32 Jahre WLB – fast ein Drittel der gesamten Geschichte des Hauses, das derzeit sein 100-Jahr-Jubiläum feiert, hat Klaus Lerm aktiv mitgestaltet. Ein Rekord, den er mit seinem Kollegen, dem vor zwei Jahren gestorbenen Rudolf Schulz, teilt. 1965 geriet Lerm an die WLB – „ich bin nach Zentimetern engagiert worden“. Wie das? Man suchte eilends einen Ersatz nach Maß für einen zum Fernsehen gewechselten Schauspieler, einen groß gewachsenen Akteur im damals noch verbindlichen Rollenfach des jugendlichen Liebhabers. Da kam der junge Mann aus Braunschweig – kein Lulatsch, aber durchaus von der preußischen Garde-Statur eines langen Kerls – gerade recht. Schon vorher hatten ihm Wuchs und Erscheinung ein Engagement beschert: „In Paderborn schaute der Intendant aus dem Fenster und sagte: ,Den nehm’ ich’.“ Der Intendant war Elert Bode, später in Esslingen traf man sich wieder.

1997 ging Klaus Lerm in den Ruhestand, vier Jahre später kehrte er zum – bislang? – letzten Mal auf seine geliebte Esslinger Landesbühne zurück, mit einer Gastrolle in „Pension Schöller“. „Das wollte ich schon immer mal spielen, das hat Riesenspaß gemacht“ sagt er, der hohen Kunst des Klamauks so wenig abhold wie der hehren Klassik und den Ernstfällen theatralisch gespiegelter Realität.

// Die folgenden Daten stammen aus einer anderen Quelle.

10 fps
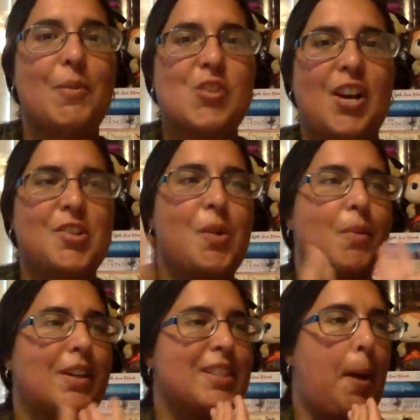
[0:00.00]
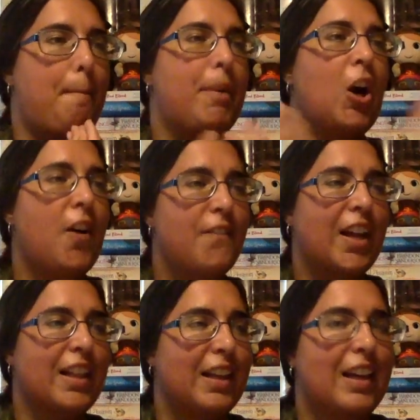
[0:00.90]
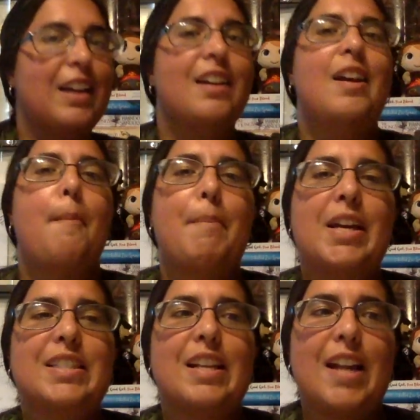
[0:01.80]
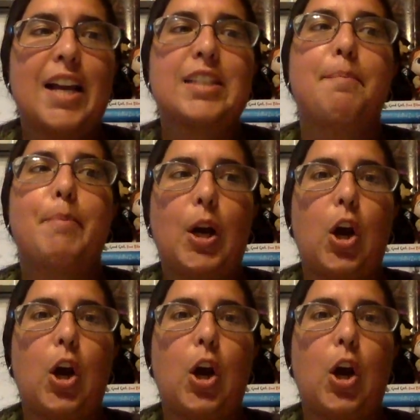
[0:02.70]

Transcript: which actually works out perfectly because the next book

Heute, mit 85, ist Lerm quicklebendig, sprüht vor Erinnerungscharme und Gegenwartswitz, lebt nach wie vor in der Esslinger Altstadt – in einem Jahrhunderte alten Haus mit steilen, fitnessfördernden Stiegen und einer zig Regale füllenden Bibliothek („da werde ich jetzt aussortieren, aber Bücher will ja niemand mehr“).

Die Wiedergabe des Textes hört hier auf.